The GHI during the day time (7–17 h) sampling on second at one station Moufia from June 2016 to May 2017 are applied to obtain the generalized scaling exponent and log-stable model parameters. The multifractal processes could be found in the sub-daily and daily fluctuations. A power law behavior with a spectral exponent β = 1.68 close to the Kolmogorov spectrum is detected through Fourier spectrum analysis in this GHI time series, which also indicates that the sub-daily fluctuations of GHI are nonstationary. The scaling exponent ζ(q) is then estimated by the arbitrary order Hilbert spectral analysis and the multifractal properties is detected. The log-stable model parameters \(H,{ }C_{1}\) and \(\alpha\) characterize the concavity of the scaling exponent ζ(q) for analyzing the intermittency of GHI. H-the Hurst parameter defines the degree of smoothness or roughness of the field; secondly, C1 measures the inhomogeneity mean or the mean intermittency characterizing the sparseness of the field and thirdly, and the multifractal Lévy parameter α measures the degree of multifractality. The classification method is applied to the daily GHI for analyzing the distribution of the daily intermittency process and five classes with GHI and Kb are obtained. The multifractal parameters (H, C1,\({ }\alpha\)) then are classified into these five classes which present the variability of intermittency for each type of weather and thus the range value of (H, C1,\({ }\alpha\)).
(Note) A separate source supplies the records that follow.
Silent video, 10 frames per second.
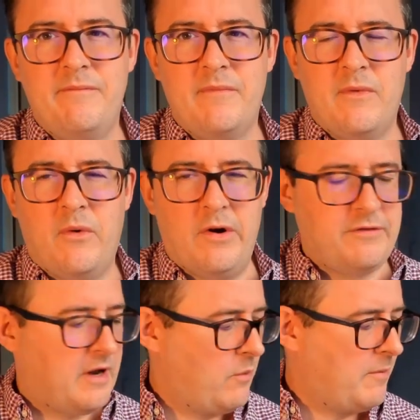Or it
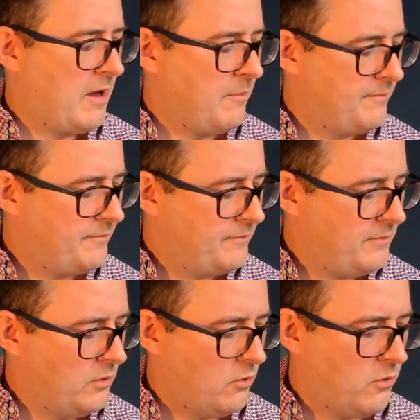certainly will help
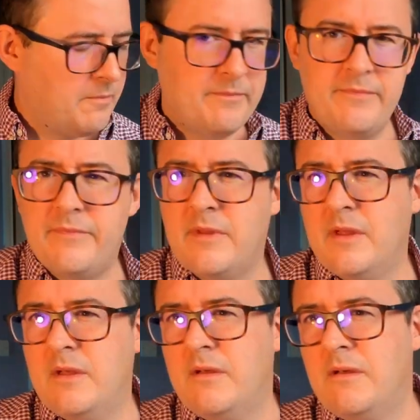your
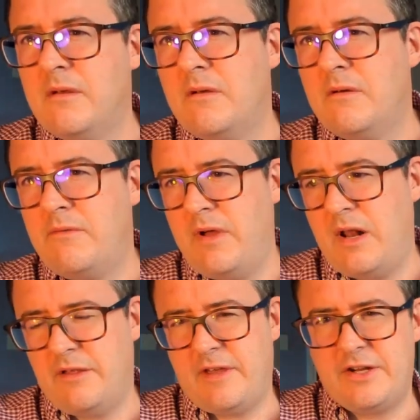
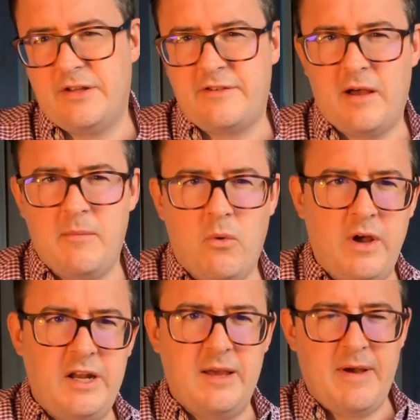realization sound
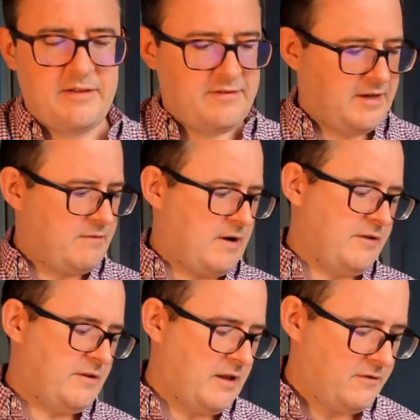more idiomatic.
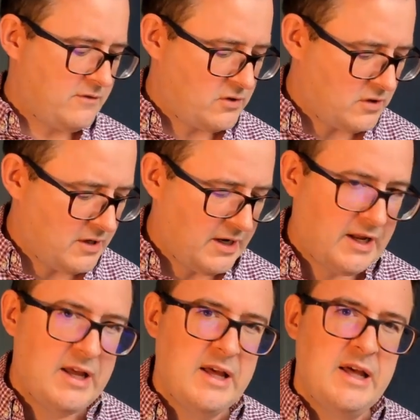Right, so let's
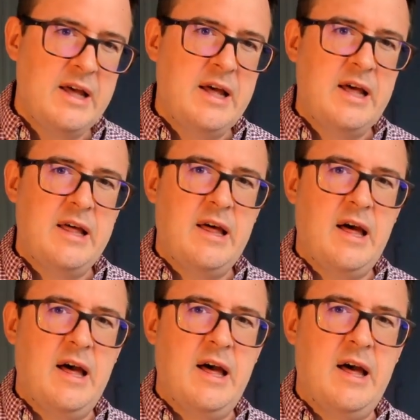try
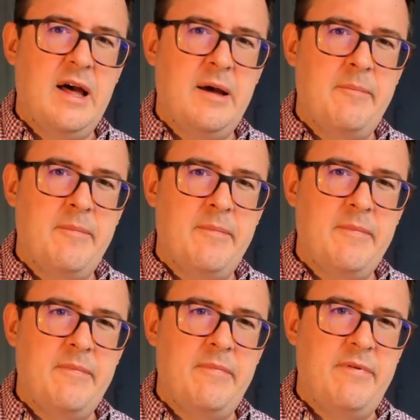
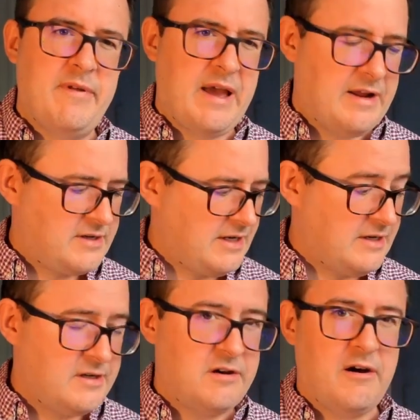that
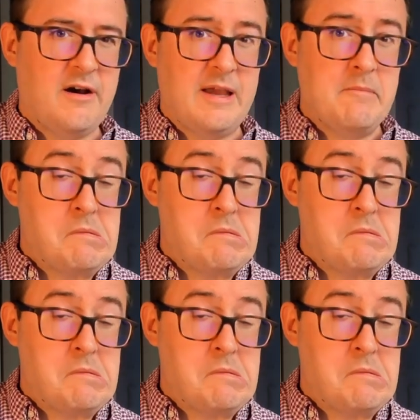in time.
The monthly distribution of the multifractal parameters (H, C1,\({ }\alpha\)) also indicate the seasonal variability of daily GHI.
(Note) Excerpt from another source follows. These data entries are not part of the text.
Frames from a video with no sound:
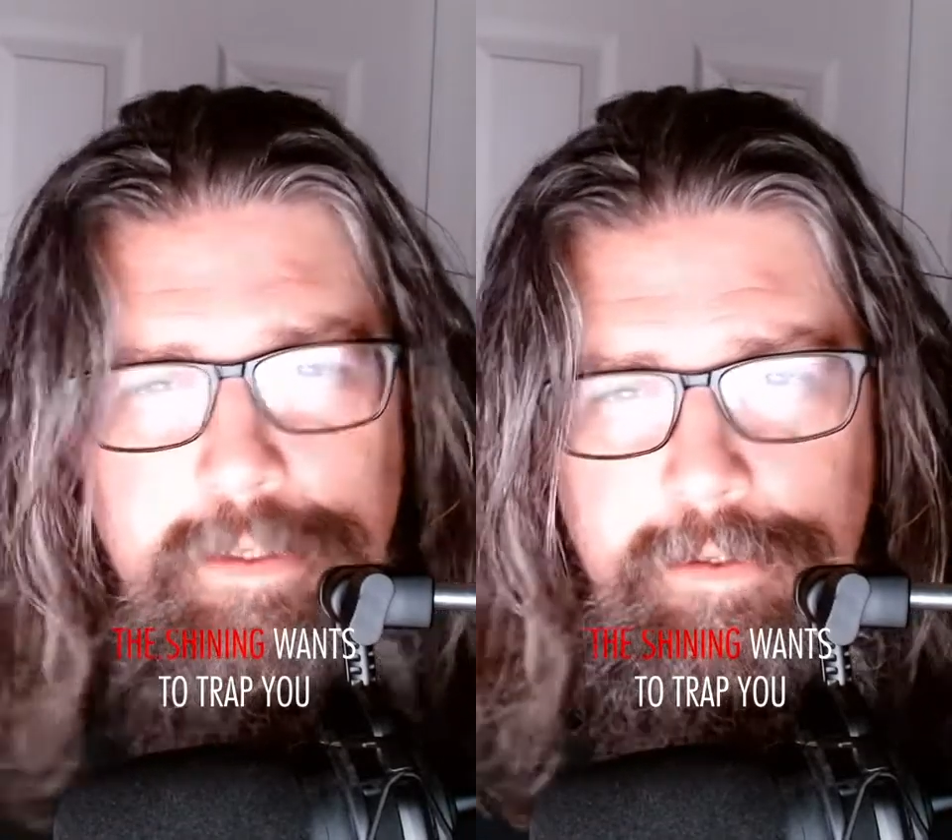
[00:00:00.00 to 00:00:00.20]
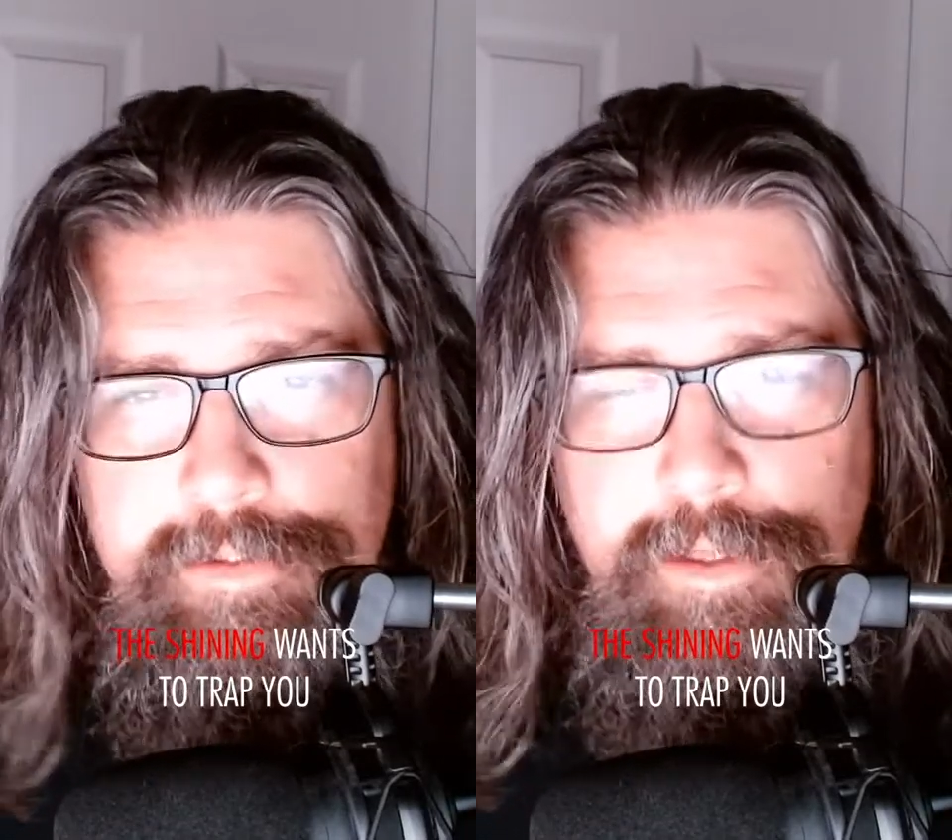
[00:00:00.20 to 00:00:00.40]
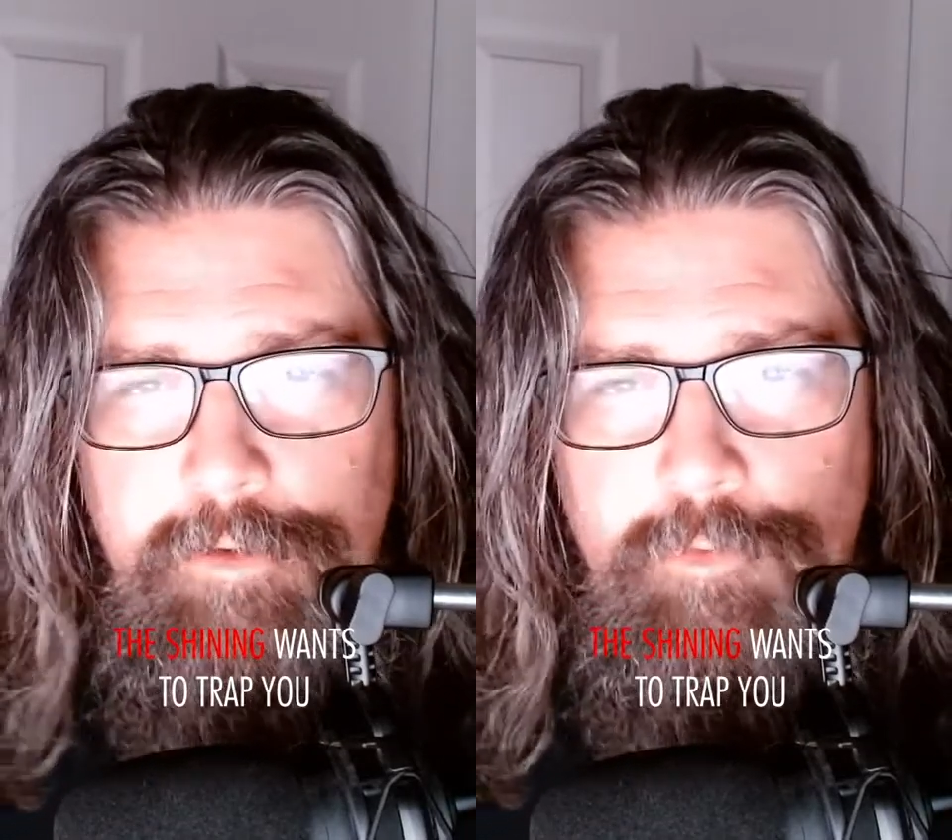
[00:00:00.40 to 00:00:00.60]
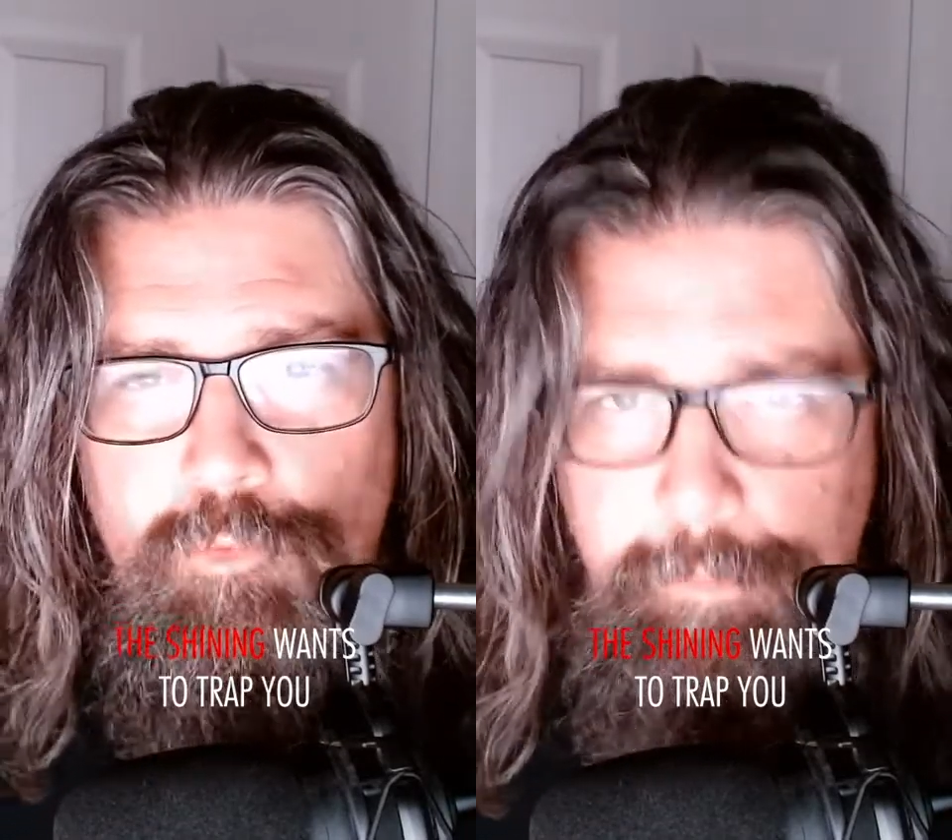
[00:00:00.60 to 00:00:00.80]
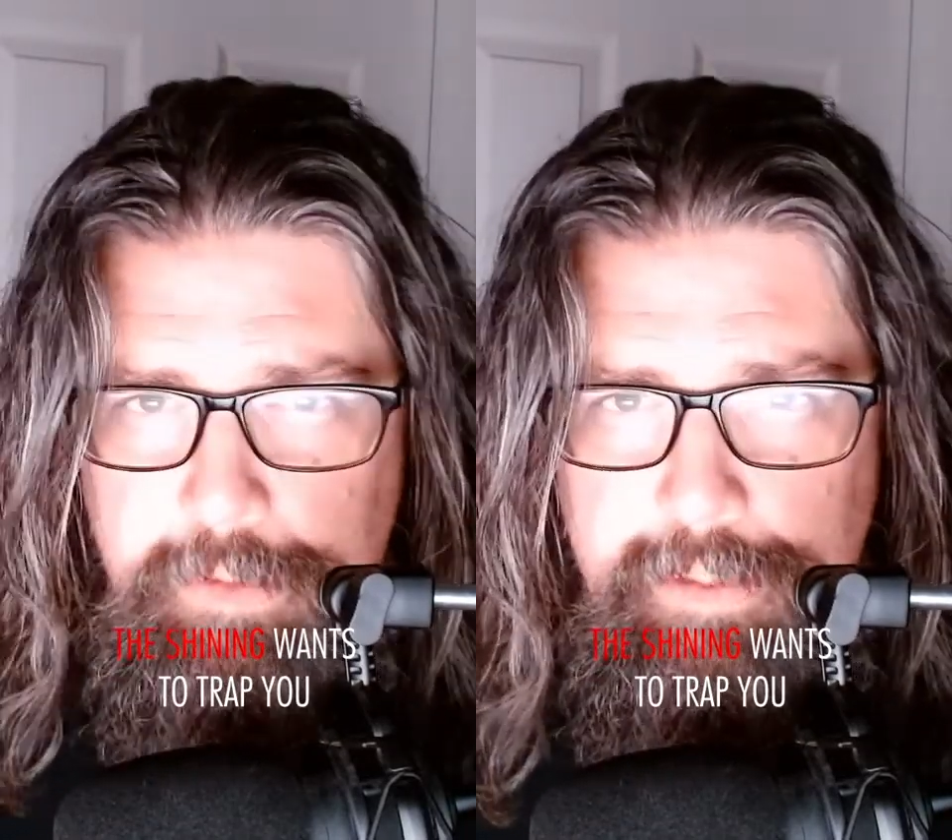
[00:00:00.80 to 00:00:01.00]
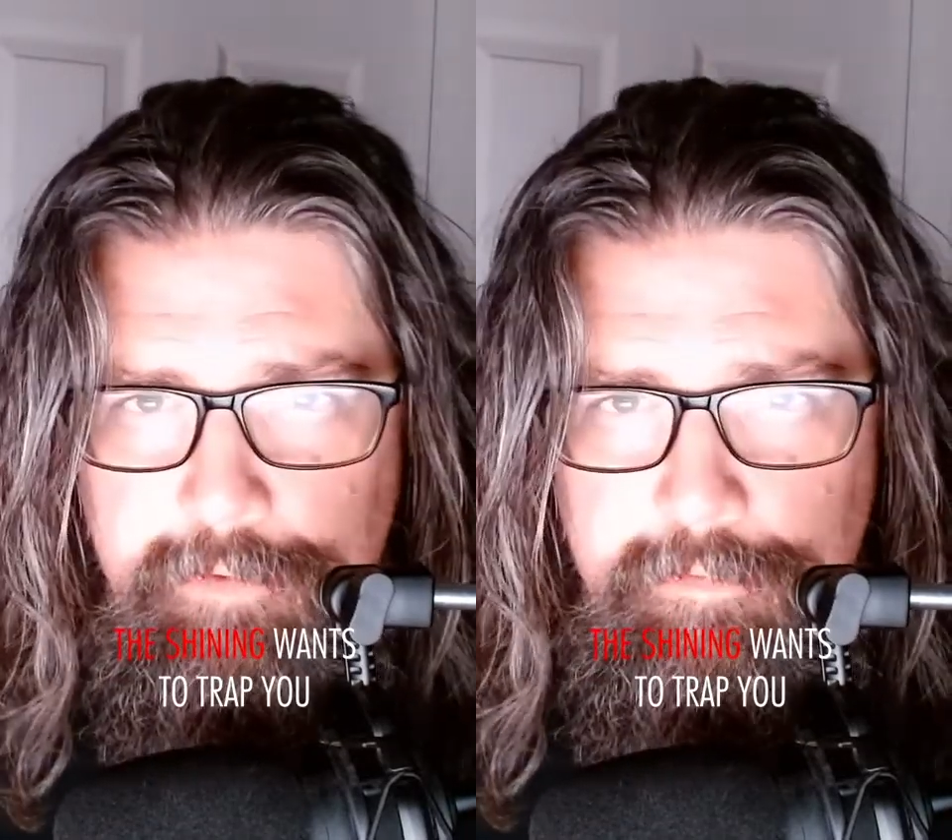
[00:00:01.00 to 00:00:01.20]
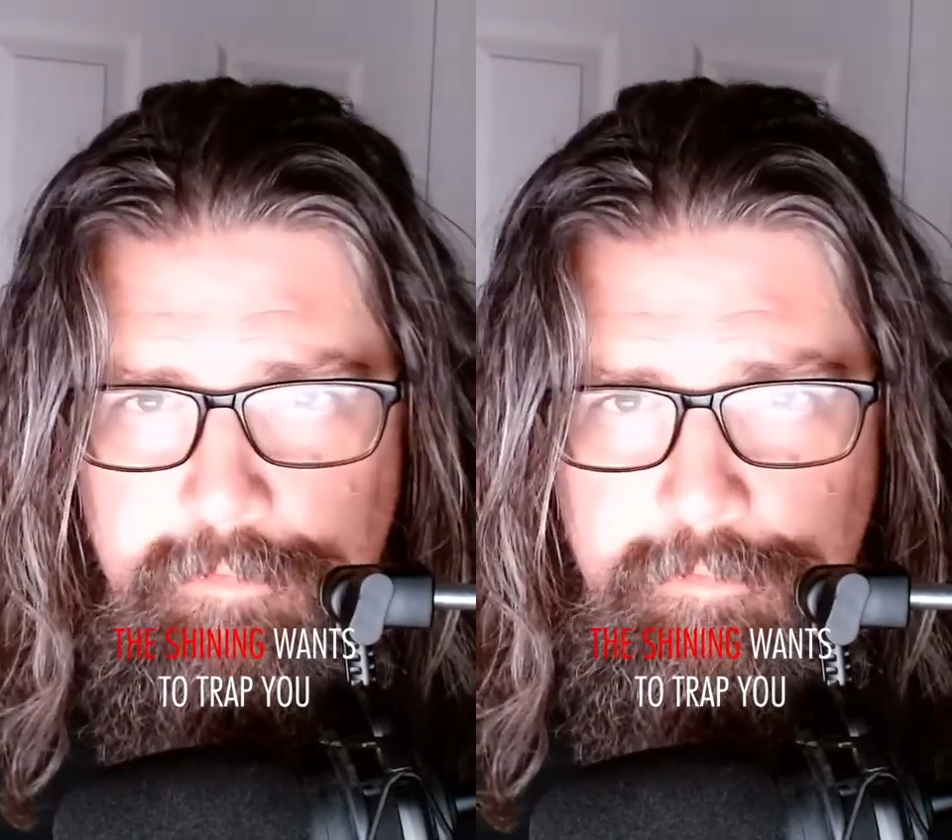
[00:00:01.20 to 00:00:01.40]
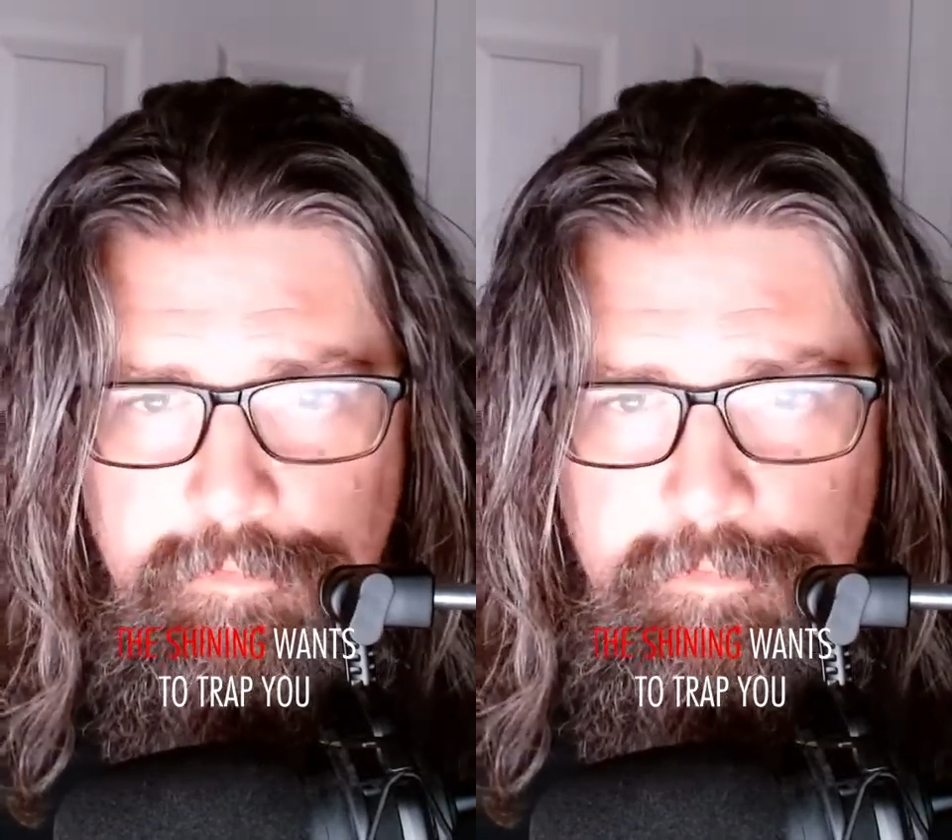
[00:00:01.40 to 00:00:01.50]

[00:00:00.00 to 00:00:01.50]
Wendy is not Ripley.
Calif et al.18 studied the intermittency of global solar radiation over one year at Guadeloupean Archipelago. Several multifractal analysis methods, including multifractal detrended fluctuation analysis, wavelet leader, structure functions, arbitrary order Hilbert spectral analysis, have been applied to global solar radiation sequences in their paper. In this paper, just the newer approach—the arbitrary order Hilbert spectral analysis has been used to present the multifractal parameters (H, C1,\({ }\alpha\)), which give the similar characterization of intermittency of solar radiation sequences. Different to Calif et al.18, the classification method is applied to the multifractal parameters (H, C1,\({ }\alpha\)) according to the clear sky index of global solar radiation, which can present the different weather condition based on the range value of multifractal parameters. Beside of the daily variability analysis as Calif et al.18, the sub-daily and seasonal variability analysis of daily multifractal pattern are also discussed in this paper. Thus, the arbitrary order Hilbert spectral analysis combined with the classification method not only provides a way to analyze the intermittency and variability of the solar radiation, but also can serve as a new method to give predictors describing intermittency for the solar radiation forecast.